PyDev of the Week: Tony Roberts

This week we welcome Tony Roberts as our PyDev of the Week! Tony is the creator and maintainer of PyXLL, a paid add-in for Microsoft Excel that lets you script Excel using the Python programming language. You can see what else Tony is working on over on GitHub. Tony writes on Medium and the Towards Data Science website.

Tony Roberts

Let’s take some time to get to know Tony better!

Can you tell us a little about yourself (hobbies, education, etc)?

Sure! I’ve been writing software in one form or another from an early age. I was always interested in programming growing up but imagined I’d go into something more hardware based as I was more into electronics. I became more serious about software development while studying at university, and was most interested in computer graphics. After graduating I was lucky enough to get a job working on video games with some really amazing developers. Although I spend a lot of my time in Python these days I still have a soft spot for low level programming.

Later I moved to London and got a job working in a small team in a hedge fund. Coming from video games to finance felt like a huge change and I wasn’t at all sure I was doing the right thing, but that was an incredible team that I thoroughly enjoyed working with. It was then I started to appreciate just how essential Excel is to so many people in their work and that’s what set me on the path to create the Python Excel add-in, PyXLL.

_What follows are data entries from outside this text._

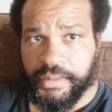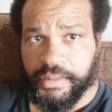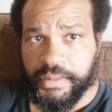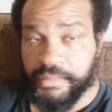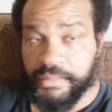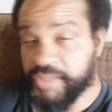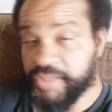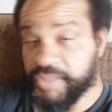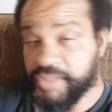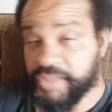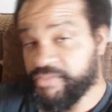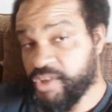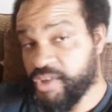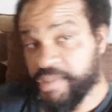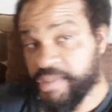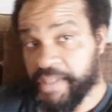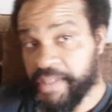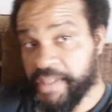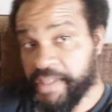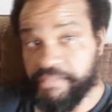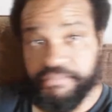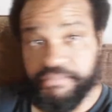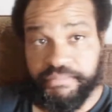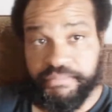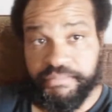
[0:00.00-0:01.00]
But Floyd
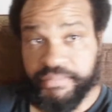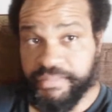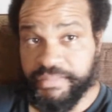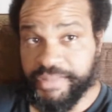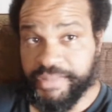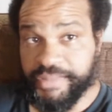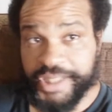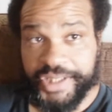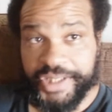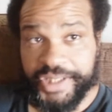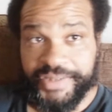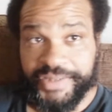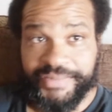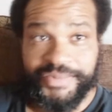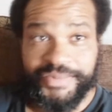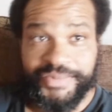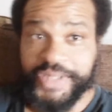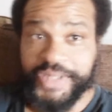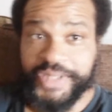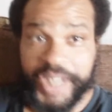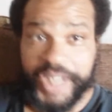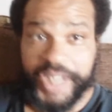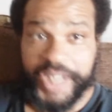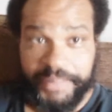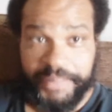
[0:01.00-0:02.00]
might just
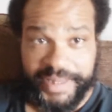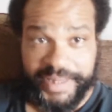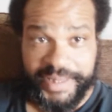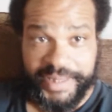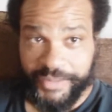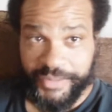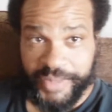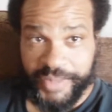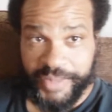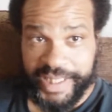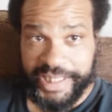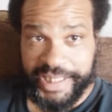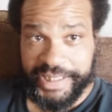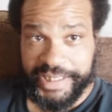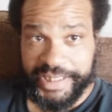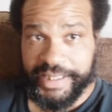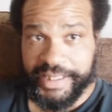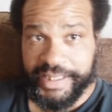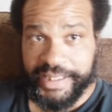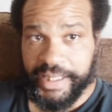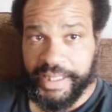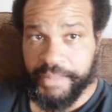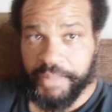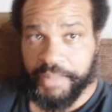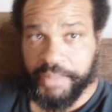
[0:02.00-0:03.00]
do the opposite of what I just
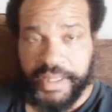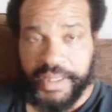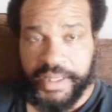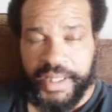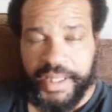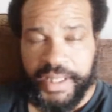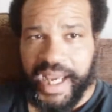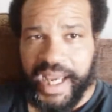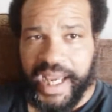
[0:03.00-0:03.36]
said, but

I’m also really into white water kayaking. I’ve been doing it probably almost as long as I’ve been writing code! It’s a great sport and has taken me to some amazing places all over the world, like Zambia, Ecuador and Nepal to name just a few. I’m fortunate to have the UK’s Olympic white water slalom course a short drive away and although it’s not the same as a remote river in an exotic country it’s a fantastic training facility that I take advantage of regularly.

Why did you start using Python?

I was working on a web application for a client while still at university, I guess around 1999 or 2000. This was back in the days when every website was using the LAMP stack and Python was not really on many people’s radar. I went to a developers conference and heard a talk about Python and that’s what first got me interested. I did finish the back end for the application in Perl as it wouldn’t have been worth the extra time and effort to switch languages midway through, but in my spare time I began playing around and doing some hobby projects in Python.

It was a few years later when I found myself working in finance for a hedge fund in London that I really started using Python in a professional capacity. The first large project I worked on was migrating the fund from a legacy system inherited from the parent bank to a newer third party system. This third party system had chosen Python (2.3 at the time) as their scripting language. So, we started using Python more and more until virtually everything new we created was written in Python.

What really struck me was how great Python is for being extensible. There are other languages (arguably) that are as expressive or have features compatible with Python, but not many come close to how easy it is in Python to drop down into C for integrating with native libraries. I know it’s actually relatively niche to write C extensions, but it’s one of my favorite features of Python.

What other programming languages do you know and which is your favorite?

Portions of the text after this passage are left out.